Segment Start: DATASET

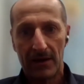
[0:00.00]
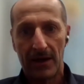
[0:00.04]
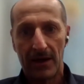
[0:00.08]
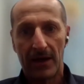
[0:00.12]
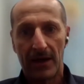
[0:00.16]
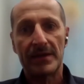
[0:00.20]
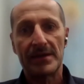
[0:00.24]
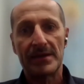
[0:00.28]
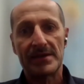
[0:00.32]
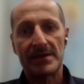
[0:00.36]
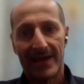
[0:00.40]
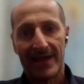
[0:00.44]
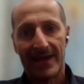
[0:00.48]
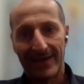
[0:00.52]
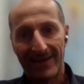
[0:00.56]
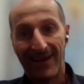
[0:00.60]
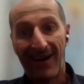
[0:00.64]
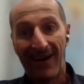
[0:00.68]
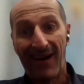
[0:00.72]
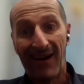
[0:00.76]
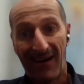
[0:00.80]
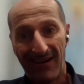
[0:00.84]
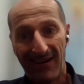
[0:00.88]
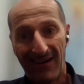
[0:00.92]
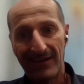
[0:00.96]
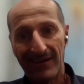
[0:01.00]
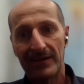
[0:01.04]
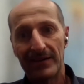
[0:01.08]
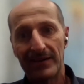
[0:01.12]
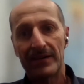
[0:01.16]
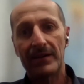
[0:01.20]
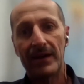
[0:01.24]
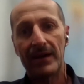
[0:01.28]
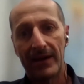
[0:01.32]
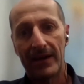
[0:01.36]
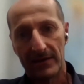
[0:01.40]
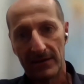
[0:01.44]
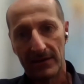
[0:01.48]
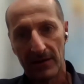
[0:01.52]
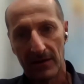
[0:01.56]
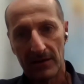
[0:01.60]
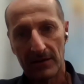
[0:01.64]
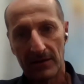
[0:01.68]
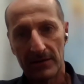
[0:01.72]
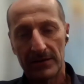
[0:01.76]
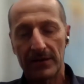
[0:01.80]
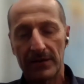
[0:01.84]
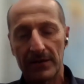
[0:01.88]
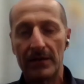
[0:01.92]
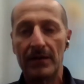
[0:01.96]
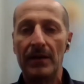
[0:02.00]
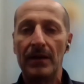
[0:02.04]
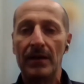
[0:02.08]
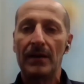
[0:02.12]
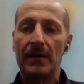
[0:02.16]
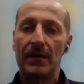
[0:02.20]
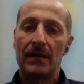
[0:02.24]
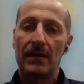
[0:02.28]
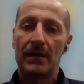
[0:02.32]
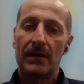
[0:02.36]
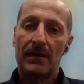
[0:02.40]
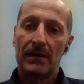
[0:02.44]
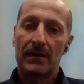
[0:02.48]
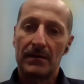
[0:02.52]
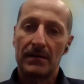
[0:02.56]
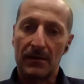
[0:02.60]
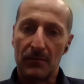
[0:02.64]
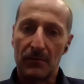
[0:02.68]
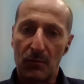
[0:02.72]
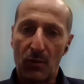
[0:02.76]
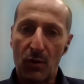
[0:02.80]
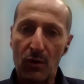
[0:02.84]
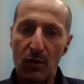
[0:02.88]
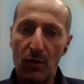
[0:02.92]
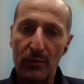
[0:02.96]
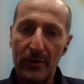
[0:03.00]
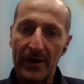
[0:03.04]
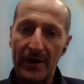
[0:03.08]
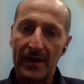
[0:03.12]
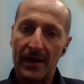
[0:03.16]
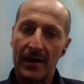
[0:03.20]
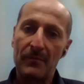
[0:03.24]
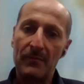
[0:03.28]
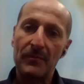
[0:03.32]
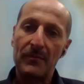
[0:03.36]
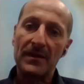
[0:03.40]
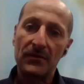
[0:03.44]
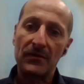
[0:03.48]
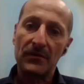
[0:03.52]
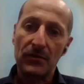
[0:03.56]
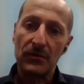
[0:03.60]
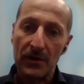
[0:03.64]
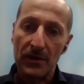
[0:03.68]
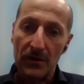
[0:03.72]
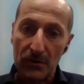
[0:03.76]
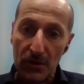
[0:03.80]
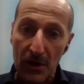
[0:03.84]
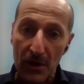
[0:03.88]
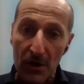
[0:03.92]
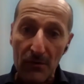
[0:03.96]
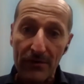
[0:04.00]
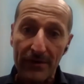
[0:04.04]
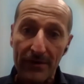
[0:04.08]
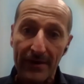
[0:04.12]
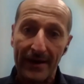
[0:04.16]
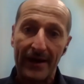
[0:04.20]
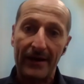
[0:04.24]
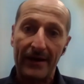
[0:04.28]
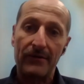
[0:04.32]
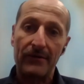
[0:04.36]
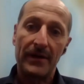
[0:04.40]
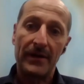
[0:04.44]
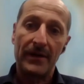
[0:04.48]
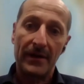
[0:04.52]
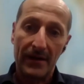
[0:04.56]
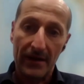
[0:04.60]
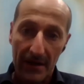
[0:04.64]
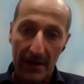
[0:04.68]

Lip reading: And it's getting harder and harder the more we come into the growth area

Segment End: DATASET

Each record should appear again exactly as it stands, with no picture included.

**TASK SOLUTION:**
[0:00.00]
[0:00.04]
[0:00.08]
[0:00.12]
[0:00.16]
[0:00.20]
[0:00.24]
[0:00.28]
[0:00.32]
[0:00.36]
[0:00.40]
[0:00.44]
[0:00.48]
[0:00.52]
[0:00.56]
[0:00.60]
[0:00.64]
[0:00.68]
[0:00.72]
[0:00.76]
[0:00.80]
[0:00.84]
[0:00.88]
[0:00.92]
[0:00.96]
[0:01.00]
[0:01.04]
[0:01.08]
[0:01.12]
[0:01.16]
[0:01.20]
[0:01.24]
[0:01.28]
[0:01.32]
[0:01.36]
[0:01.40]
[0:01.44]
[0:01.48]
[0:01.52]
[0:01.56]
[0:01.60]
[0:01.64]
[0:01.68]
[0:01.72]
[0:01.76]
[0:01.80]
[0:01.84]
[0:01.88]
[0:01.92]
[0:01.96]
[0:02.00]
[0:02.04]
[0:02.08]
[0:02.12]
[0:02.16]
[0:02.20]
[0:02.24]
[0:02.28]
[0:02.32]
[0:02.36]
[0:02.40]
[0:02.44]
[0:02.48]
[0:02.52]
[0:02.56]
[0:02.60]
[0:02.64]
[0:02.68]
[0:02.72]
[0:02.76]
[0:02.80]
[0:02.84]
[0:02.88]
[0:02.92]
[0:02.96]
[0:03.00]
[0:03.04]
[0:03.08]
[0:03.12]
[0:03.16]
[0:03.20]
[0:03.24]
[0:03.28]
[0:03.32]
[0:03.36]
[0:03.40]
[0:03.44]
[0:03.48]
[0:03.52]
[0:03.56]
[0:03.60]
[0:03.64]
[0:03.68]
[0:03.72]
[0:03.76]
[0:03.80]
[0:03.84]
[0:03.88]
[0:03.92]
[0:03.96]
[0:04.00]
[0:04.04]
[0:04.08]
[0:04.12]
[0:04.16]
[0:04.20]
[0:04.24]
[0:04.28]
[0:04.32]
[0:04.36]
[0:04.40]
[0:04.44]
[0:04.48]
[0:04.52]
[0:04.56]
[0:04.60]
[0:04.64]
[0:04.68]

Lip reading: And it's getting harder and harder the more we come into the growth area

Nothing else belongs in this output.